Orleans Villages to Vote on Rental Rules

Chris Remington
Published May 24, 2024



Most people haven't heard of Orleans. Most who have heard of it believe that it's a province in France, the namesake of "New Orleans" in Louisiana. Orleans is a village that's located in the town of Cape Cod, Massachusetts, however, and it doesn't really look like France at all. It has that classic Cape Cod look that is quintessential Americana. It's a small, tight-knit community that also takes democracy very seriously, and doesn't just use it as some buzzword. That's why residents of Orleans recently got to vote in their village about how they want to handle home and apartment rentals. They residents met at a school gym and discussed the village's situation, and there the people decided that they would institute some new rules in terms of what sort of properties could be rented, who could stay there, and what the prices should be.

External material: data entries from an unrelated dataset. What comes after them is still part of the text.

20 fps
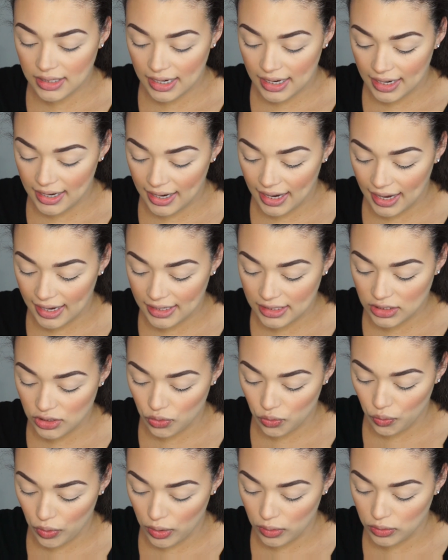like a nice
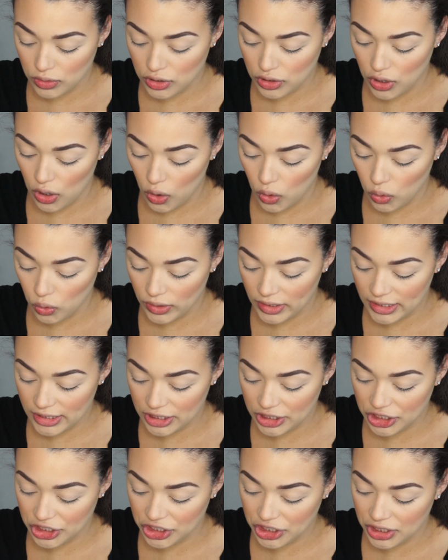rose
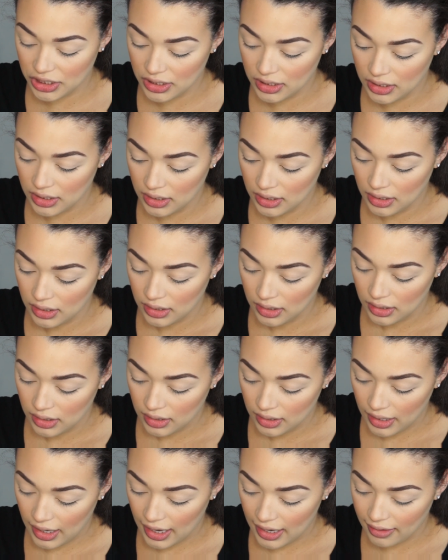goldish
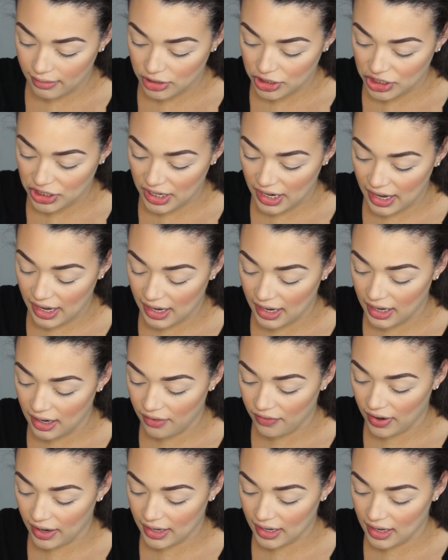kind of shade
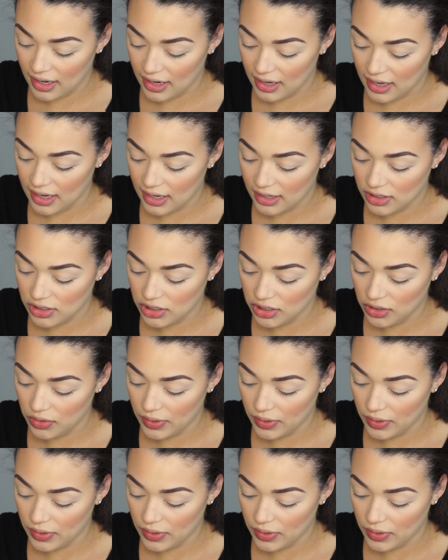if I can get to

In short, the residents passed Article 18, which will regulate short-term town rentals, prohibit subletting, and limit occupants to two per bedroom. They will also require trash removal, off-site parking, and much more. Although Orleans is a small village, they have over 655 short-term rentals available there, as Cape Cod is a huge vacation destination. And the residents believed it was about time they took the initiative to dictate the terms of their own area. You might not like what they did, but the fact is that this is what true democracy looks like. It also helps with renting too, as a better class of renters will leave the properties in better shape, which will foster even more renting in the future.

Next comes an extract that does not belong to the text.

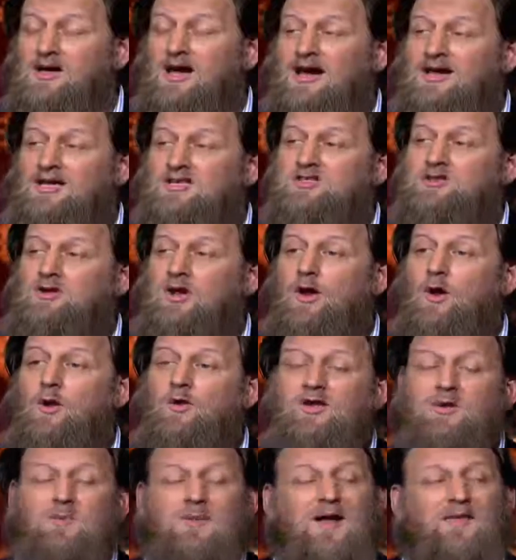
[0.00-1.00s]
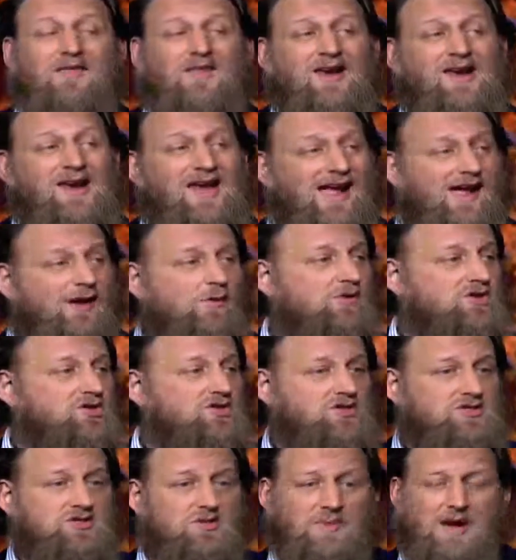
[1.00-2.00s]
And it's not only about the language,
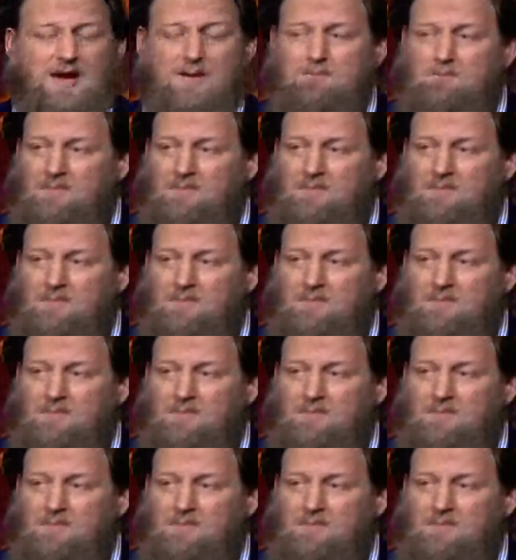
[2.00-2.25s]
it's about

It's a Right All Americans Should Have



What Orleans shows America is that everyone, in every town, should have a right to dictate how their housing is handled. If you live a community, for instance, and some big wig comes in and buys up homes to turn them into apartments, you should have a say about who moves in there, and what the landlord is allowed to charge. Yes, there will be a lot of people who read this and scream, "No! That's up for the market to decide!" But the market, first and foremost, is the immediate area where those properties are located. These are permanent fixtures of this enterprise, the neighbors who deserve to have some say over how their community is treated. If you don't believe that, then you don't believe in the founding principles of America. It's a long forgotten aspect of the founding documents, but America did not only offer freedom of speech and the freedom of religion; it also offered the pursuit of happiness, which included the right of free association. People who permanently live in a community have every right to dictate terms for that community insofar as they pertain to housing regulations.

Unfortunately, most communities will not get to have their say. There's just something about these Democrat-heavy, rich-and-famous vacation spots in the northeast that have more freedom than everyone else. Martha's Vineyard, for instance, decided within one day that they did not want to house 50 illegal immigrants, and so the national guard swooped in and removed them by force. Your little town in Ohio or Pennsylvania does not get to do that. You have to live with whatever the government commands. This also means you have to live with very high rent charged for rentals, and any sort of tenants moving in that the owner wants. Your property values and reputation as a community do not matter, but they should.

The Rental Market Would Change Overnight



If the people in towns and small communities actually got to dictate terms of rental properties, the market would entirely change in a hurry. Normal people would not allow landlords to charge so much for rent. They would not allow big companies to tear down historic properties and replace them with multi-story apartments. The people would stand up for their community and shoo away the money-hungry landlords and businesses like a pesky fly. And that's precisely why most communities do not get to dictate these sorts of terms. Big corporations don't pay the government so that the normal people have an actual voice. They pay so that only money has a voice.

Rental properties would be so much more affordable, and far more plentiful, if only ordinary people that lived in ordinary towns got to call the shots in the market, instead of huge corporations.